» EXERCISE REQUIREMENTS
Pictures must not appear in the copy. Restate exactly the lines below from the one with "[0:05.00-0:06.00]" through the one with "[0:00.00-0:14.65]", inclusive.

» SUPPLIED RECORDS
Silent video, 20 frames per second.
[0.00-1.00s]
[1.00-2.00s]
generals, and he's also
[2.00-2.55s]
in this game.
--
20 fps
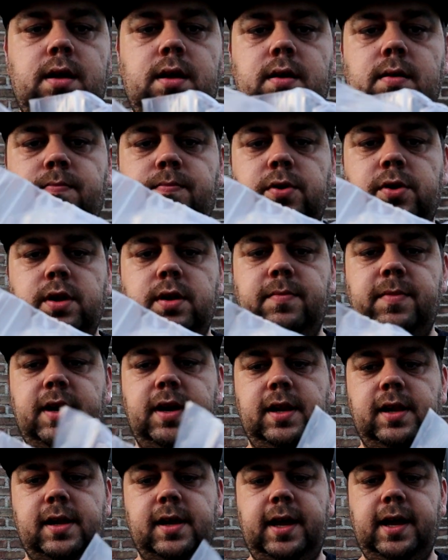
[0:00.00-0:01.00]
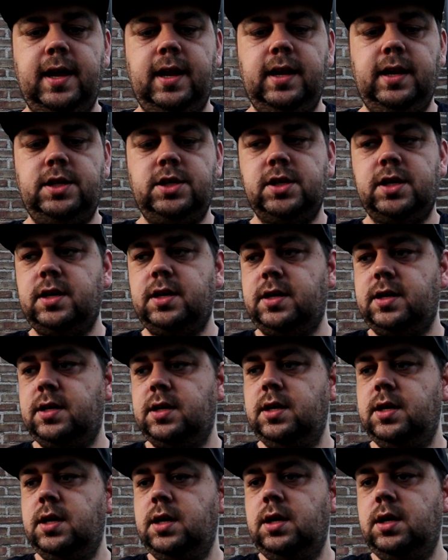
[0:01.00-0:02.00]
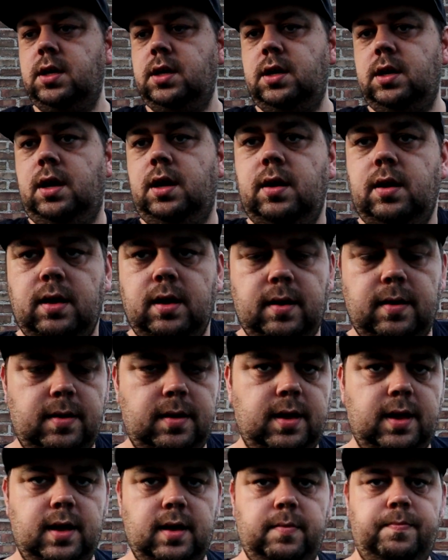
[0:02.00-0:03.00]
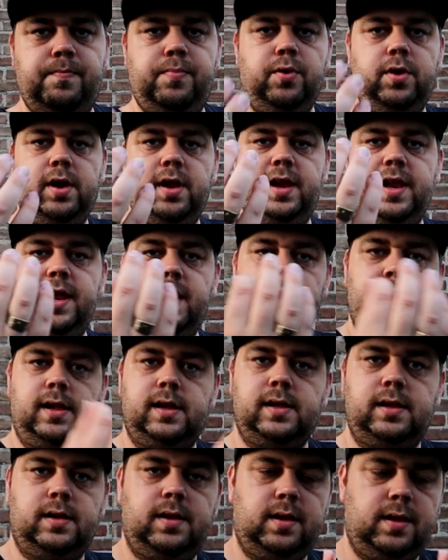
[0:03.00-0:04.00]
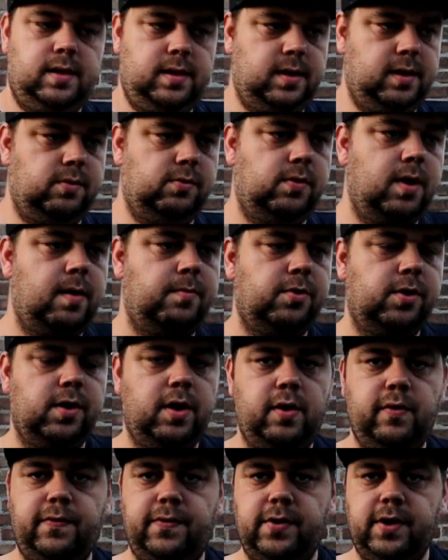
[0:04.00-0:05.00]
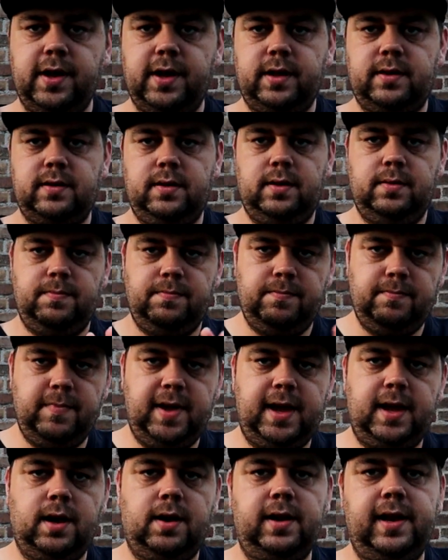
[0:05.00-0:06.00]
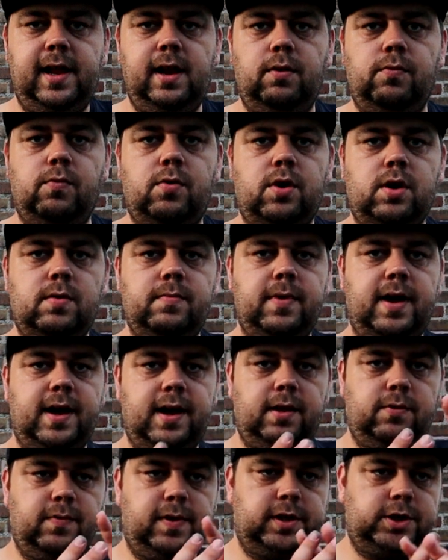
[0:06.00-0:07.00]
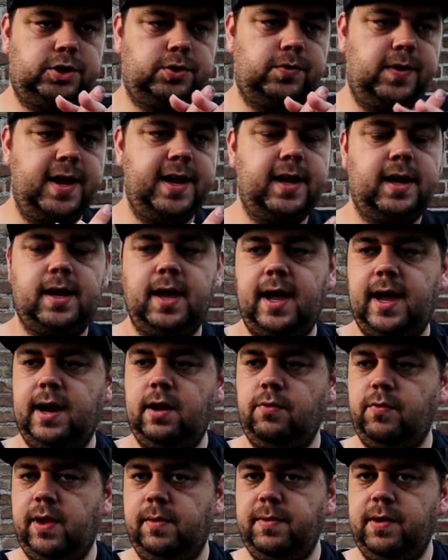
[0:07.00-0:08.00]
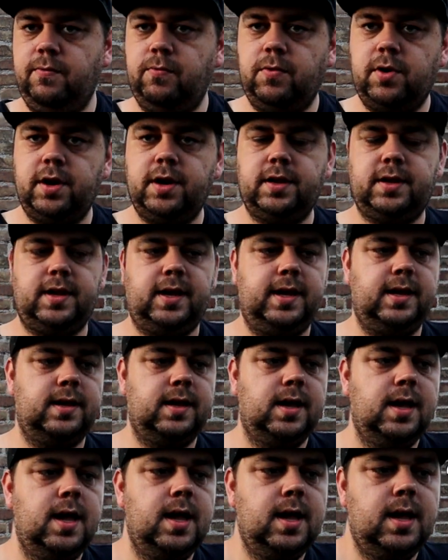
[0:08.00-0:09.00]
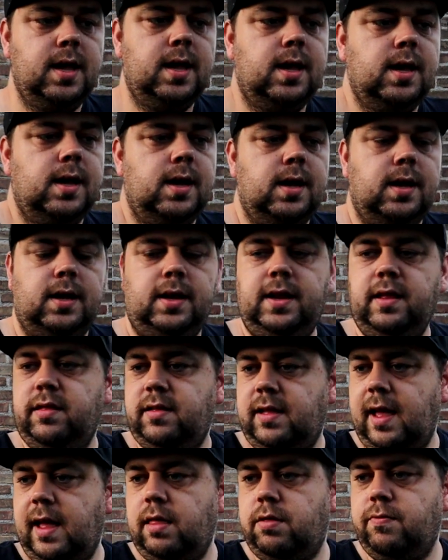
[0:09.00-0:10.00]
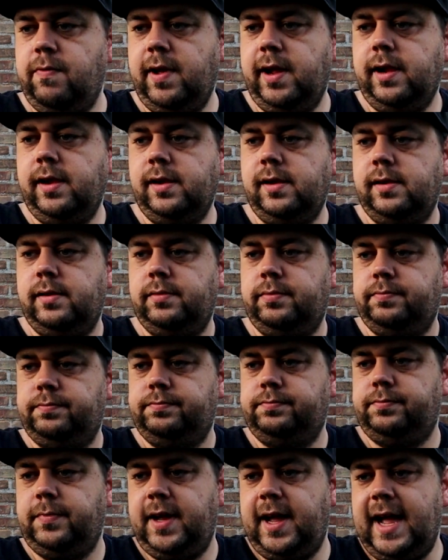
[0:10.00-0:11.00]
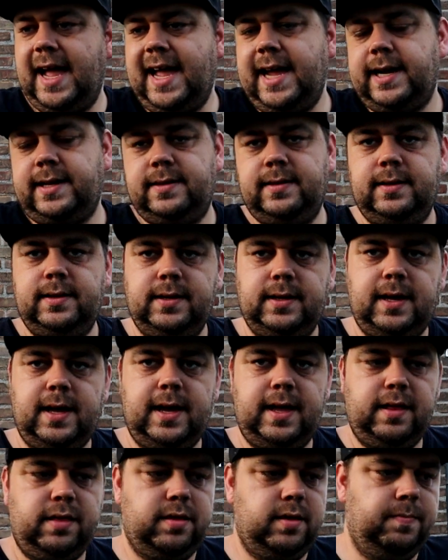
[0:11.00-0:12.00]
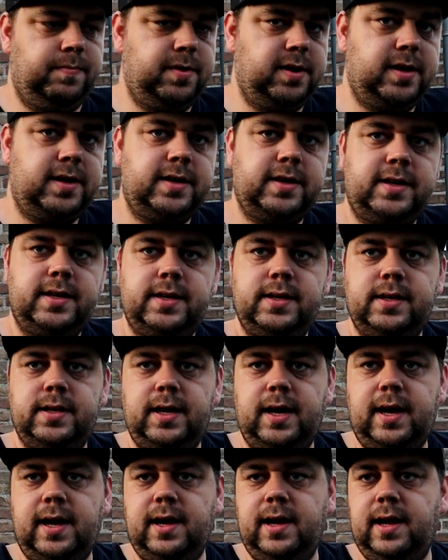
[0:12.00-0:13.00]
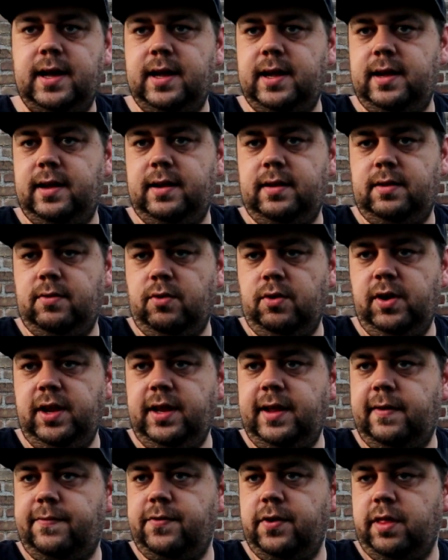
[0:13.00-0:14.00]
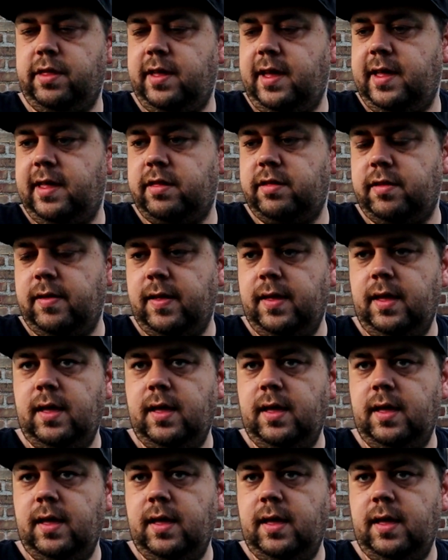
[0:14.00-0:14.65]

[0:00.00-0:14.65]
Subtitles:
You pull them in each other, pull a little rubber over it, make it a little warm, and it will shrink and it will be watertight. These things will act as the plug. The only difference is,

» OUTPUT
[0:05.00-0:06.00]
[0:06.00-0:07.00]
[0:07.00-0:08.00]
[0:08.00-0:09.00]
[0:09.00-0:10.00]
[0:10.00-0:11.00]
[0:11.00-0:12.00]
[0:12.00-0:13.00]
[0:13.00-0:14.00]
[0:14.00-0:14.65]

[0:00.00-0:14.65]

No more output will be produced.